As for the developer and lawyers – “that’s just business” – they know worst they’ll get is a hand slap. Site is destroyed and everybody is quite sorry and nobody knows how it happened but since it’s already gone .. oh well.. better luck next time. Bulldoze first and ask questions later. Nothing about a quarter inch thick envelope full of bills with another revolutionary era historical figure on the front won’t fix… same as it ever was
Maybe in 200 years there will be wailing and gnashing of teeth about some other developer trying to build a spaceport on the site of this county’s first Publix
Taxpayer says
Everywhere you look developers have taken over Palm Coast and the City of Palm Coast continues to approve all this building on every piece of land that is empty.
The sewer system wasn’t built for all this growth nor was the road built for all this traffic we witness every day.
When is it going to stop??????????????????????
celia says
This is very sad and tragic to read….there is not even care for our historical preservation when it comes to greedy growth!

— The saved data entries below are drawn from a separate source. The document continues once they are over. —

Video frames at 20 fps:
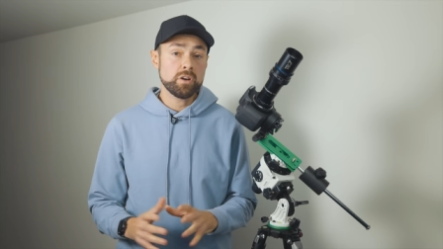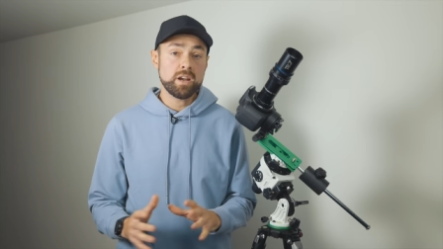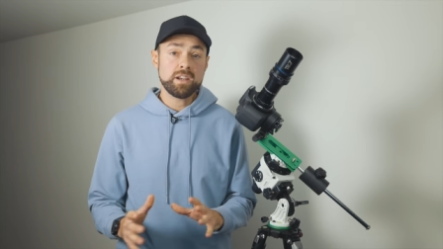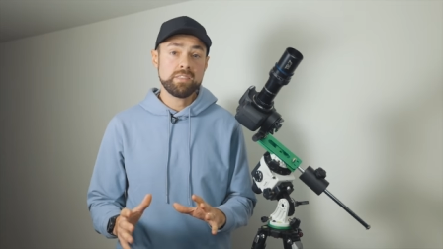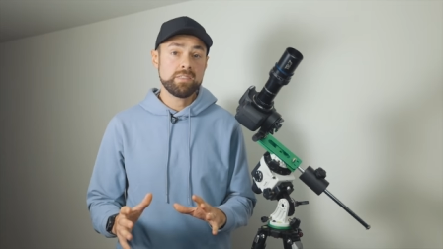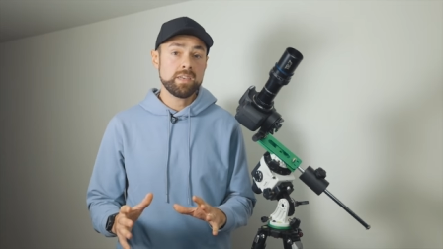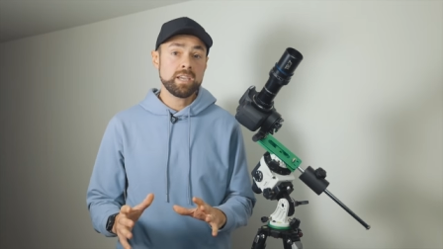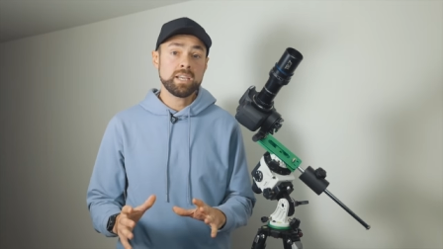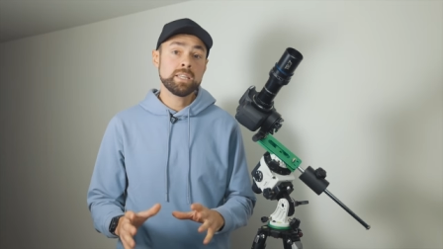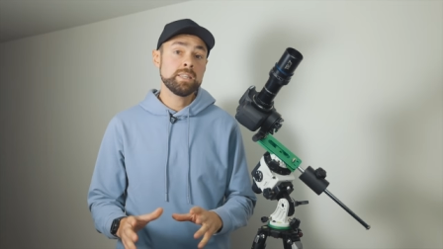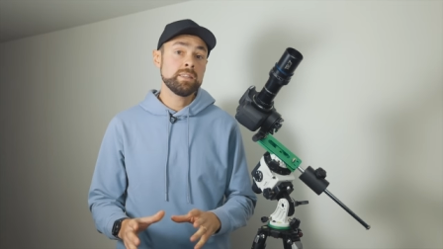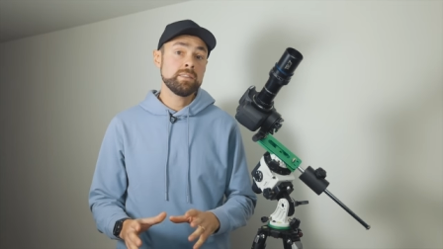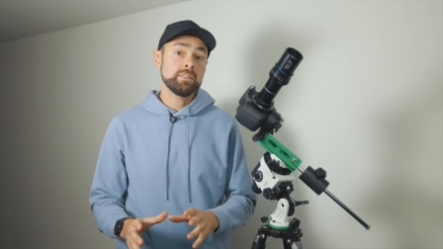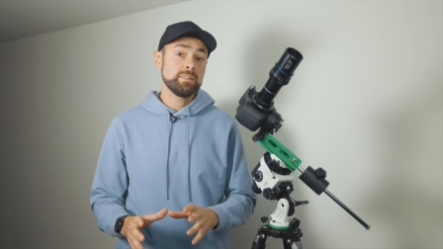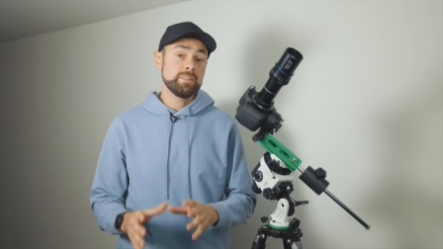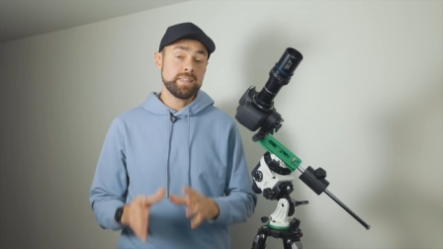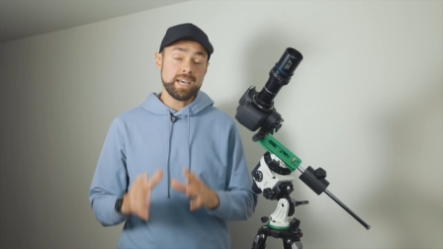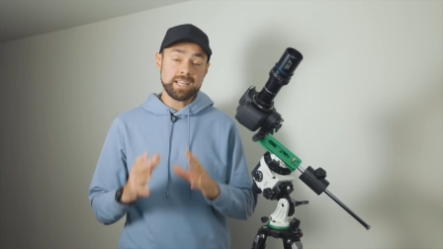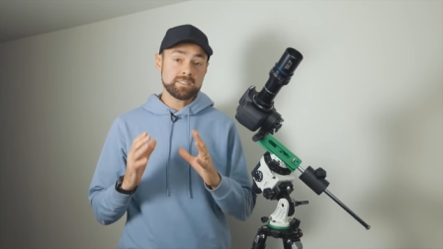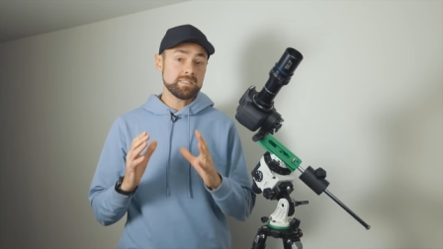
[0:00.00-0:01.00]
anything, and
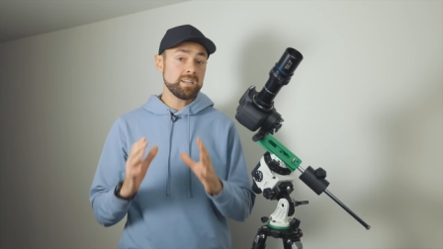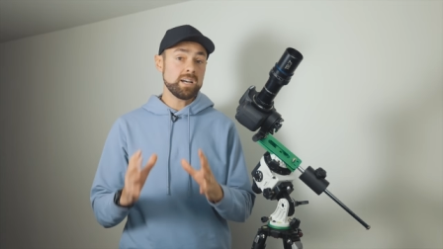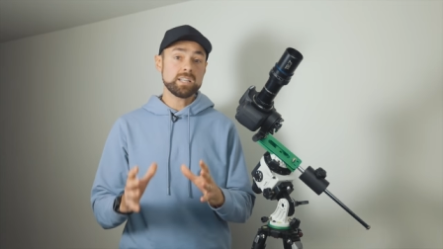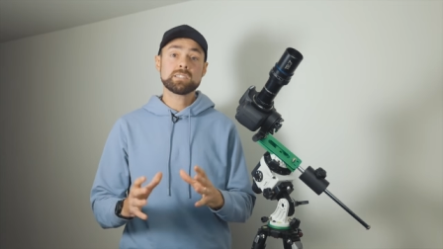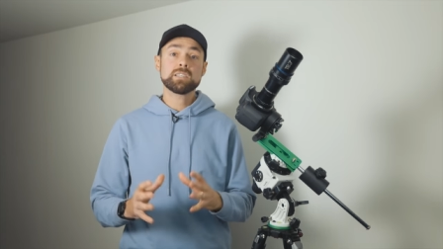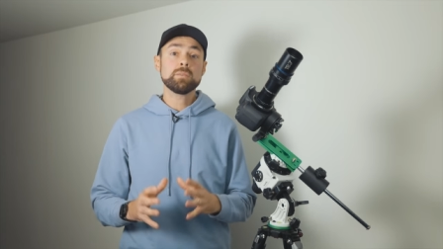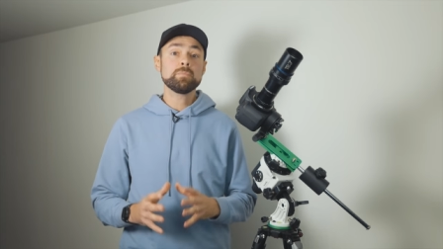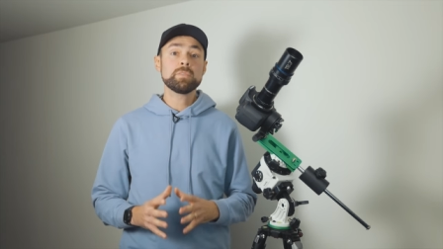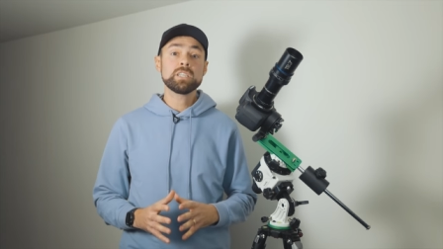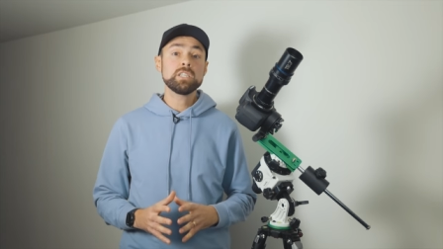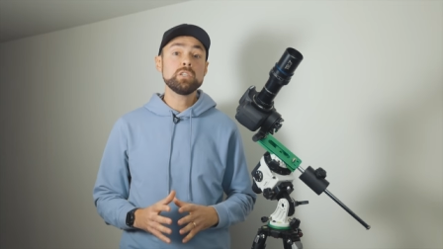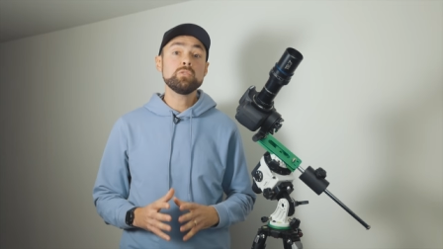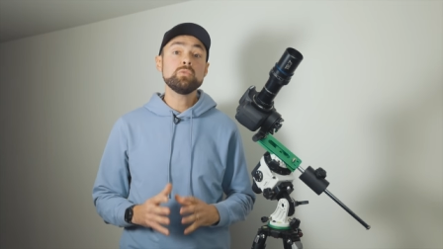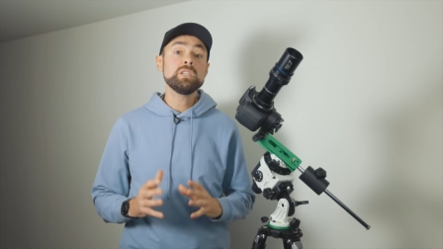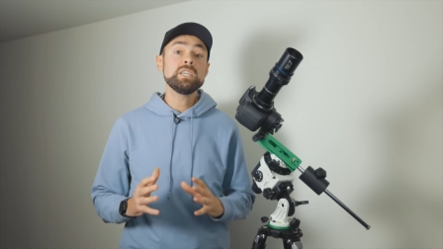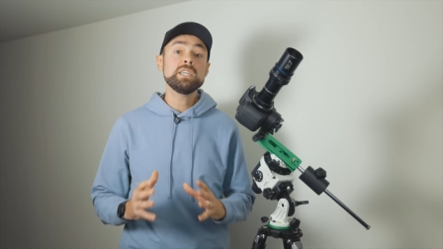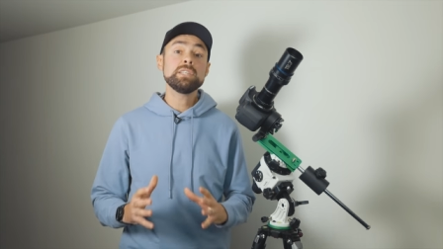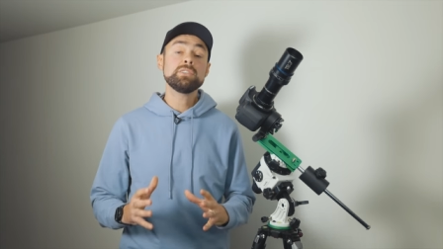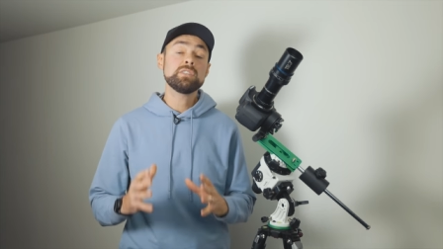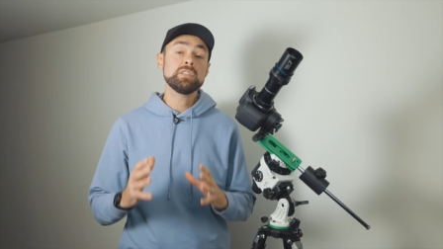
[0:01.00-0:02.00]
that's not something you
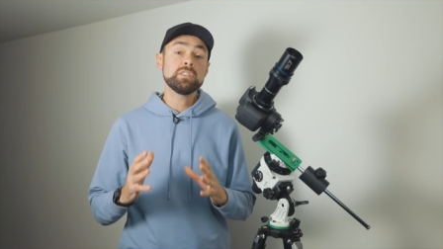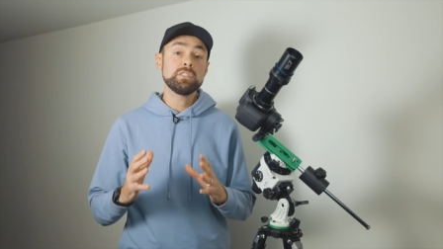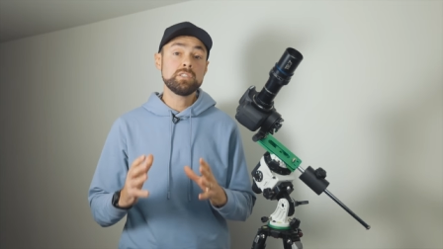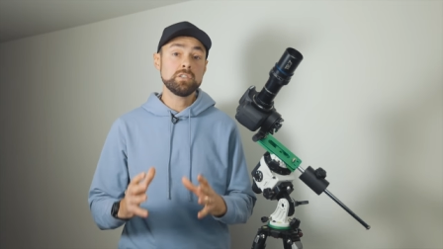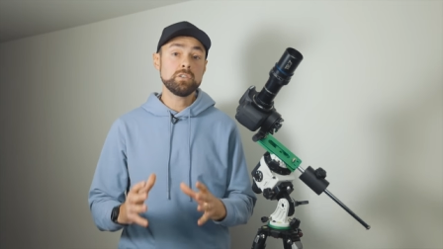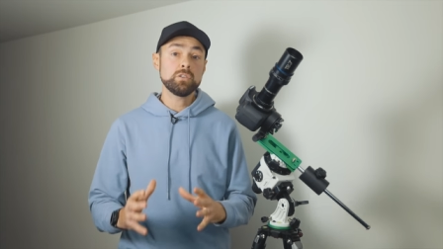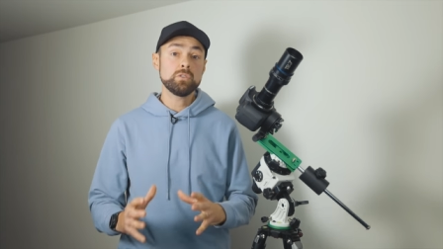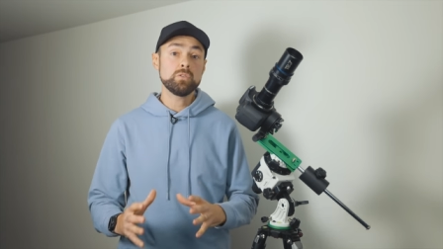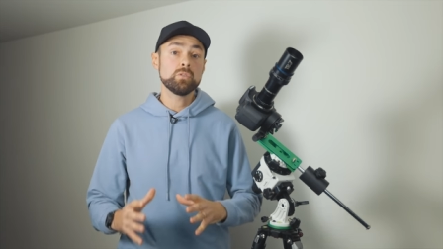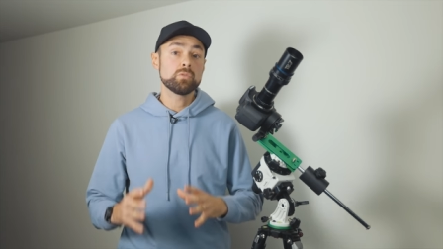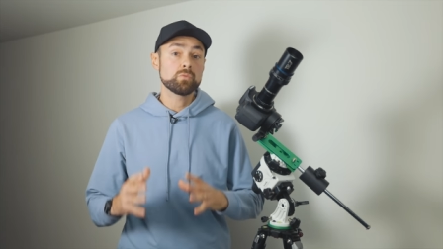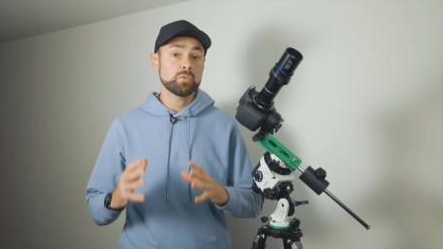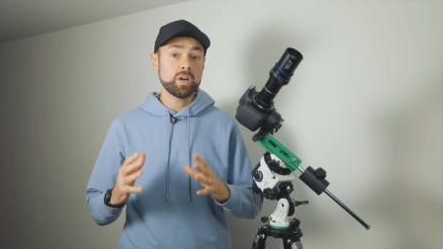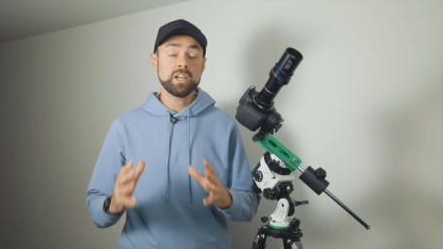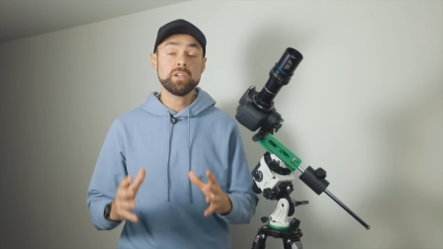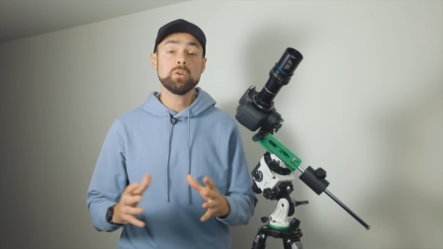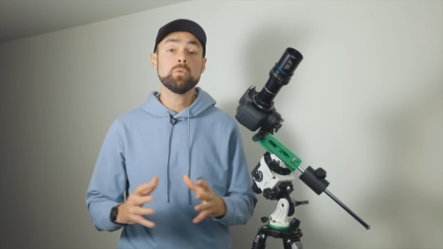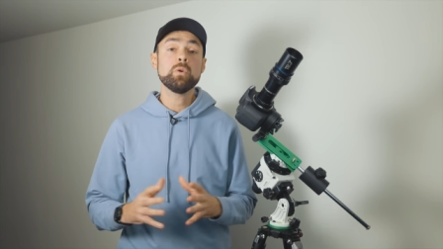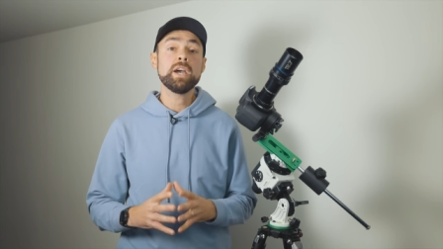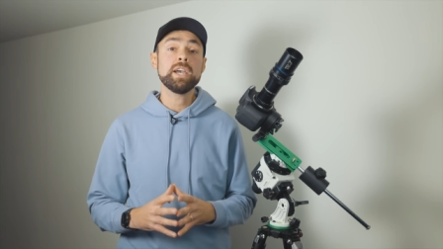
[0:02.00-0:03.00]
need to do
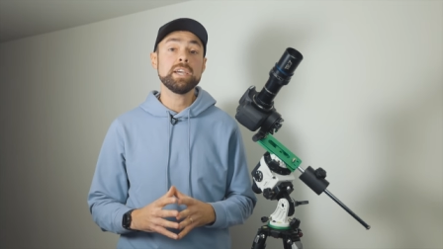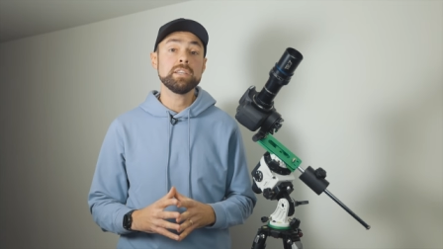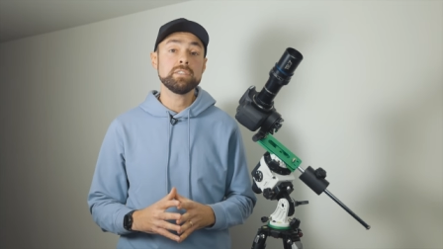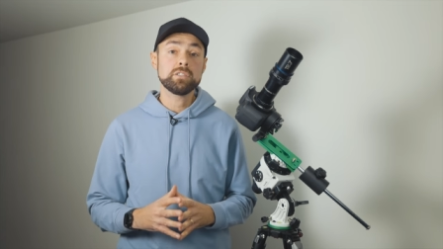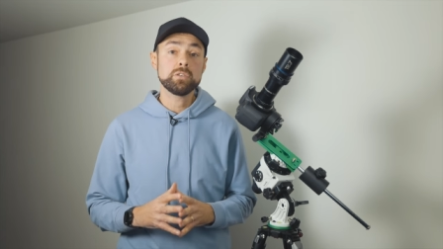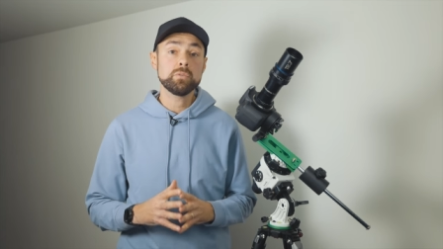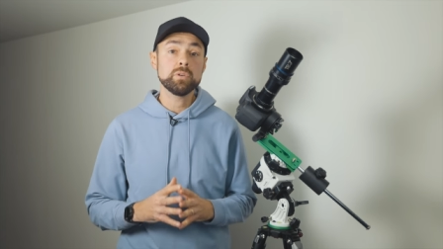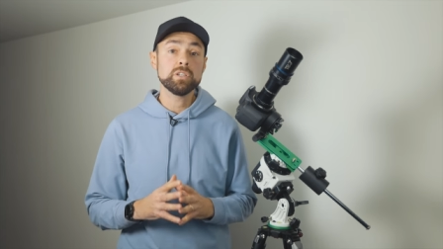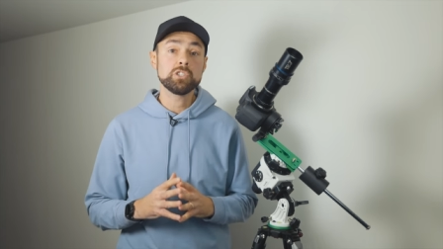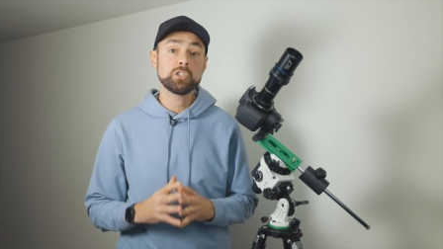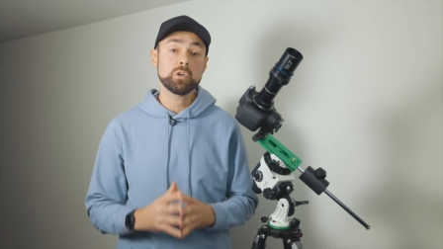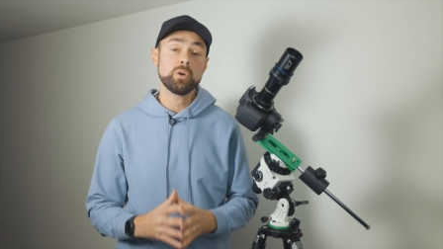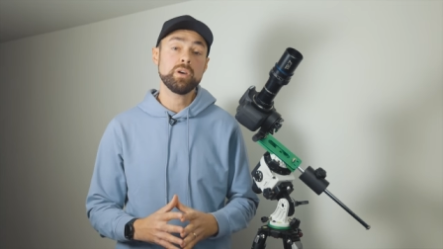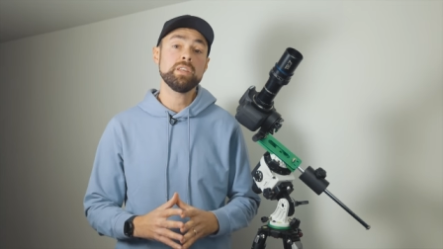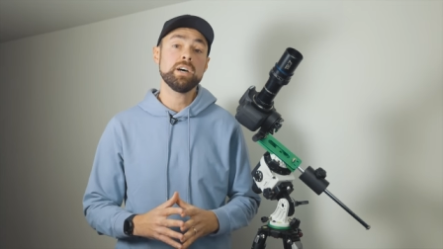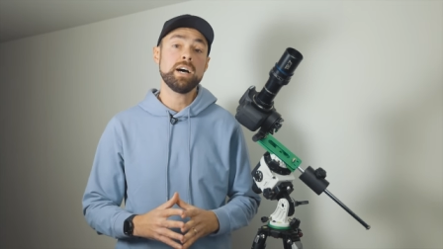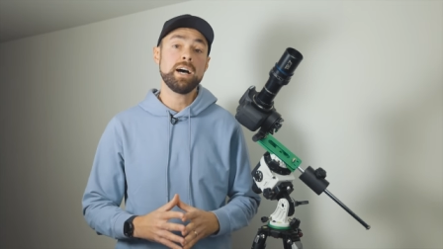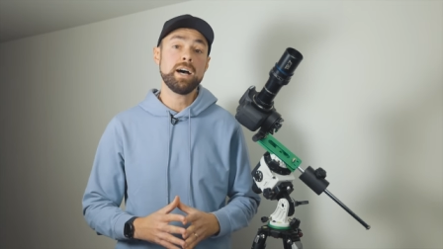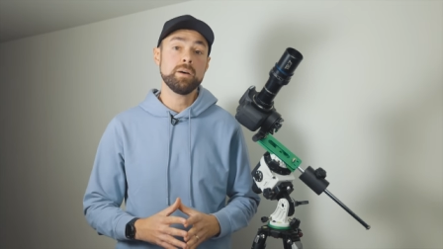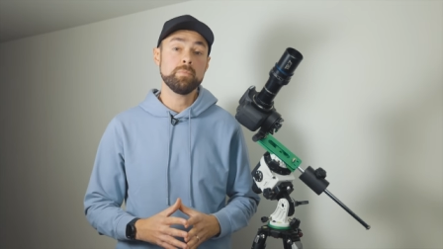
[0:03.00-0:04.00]
right away to enjoy
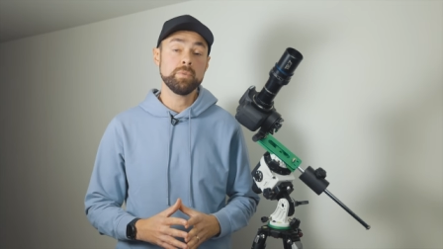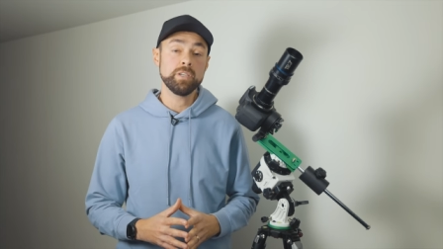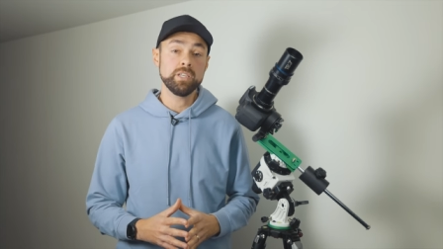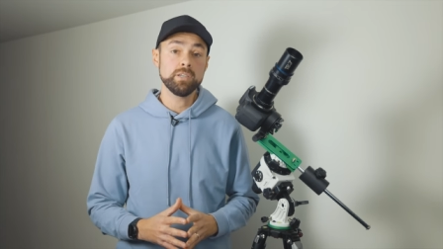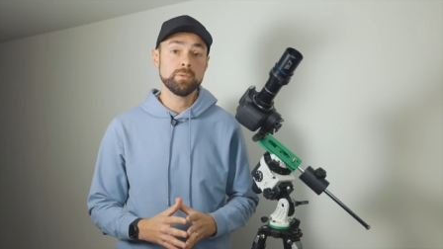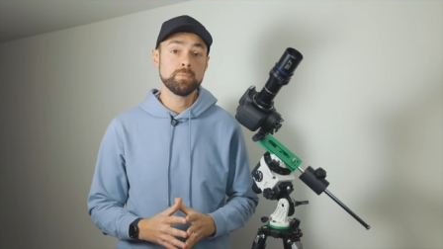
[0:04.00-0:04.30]
the hobby.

I agree that given the landowner damage to the historical mill , even after notified of the needed preservation years ago, this request should not have been approved.
Using Common Sense says
This historic site must be protected, preserved, and maintained. The history is still there, and if physically damaged, MUST be restored and made whole by those responsible for its demise. FIX IT and STOP destroying everything that makes Flagler County a beautiful, historic, and desirable place to live! Now that this development of tiny homes has been approved, STOP infiltrating our Palm Coast communities under the guise of affordable housing!!! We have the right to protect our quality of life, maintain our home values, ensure compatible development, and have a peaceful, safe, and healthy place to call home! Greed, ignoring the voices of the residents, and back door deals that even city council members do not seem to have been made aware of is DISGRACEFUL. The Usual Suspects and their cronies having been raping the land, the city, the county , and the tax paying residents for too long, destroying the environment and the very essence of our communities. It is time to end this cycle of destruction and vote for leadership that will represent We the People, the residents of Palm Coast and Flagler County. We DO NOT want any more stress on our infrastructure, unrealistic demands on our limited resources and water supplies, more overdevelopment, toxic chemicals, nuisance noise and air pollution, or the continued destruction of our environment and fragile wetlands. STOP the madness.
Pogo says
People living on a sandbar at low tide holding forth about the past, and the spaceports a dying world will never see.
Whatever.
John Bloomfield says
I can’t think of anything more pathetic than leaders using the phrase I wasn’t aware, as if it insulates them from the wake they leave behind.
Gina Weiss says
BEST COMMENT ON HERE from John Bloomfield besides the comment from using common sense!
The “I wasn’t aware” to voters should mean “you have to be voted out”! If you are not part of the
solution then you are part of the problem. I recently made current city/county seated officials
aware of a piece of conservation land that a developer wants to make a roadway for more
over development housing and the response was , “I wasn’t aware”, it is in the ACOE permit phase
at this point so we shall see how this goes now that city/county are made aware.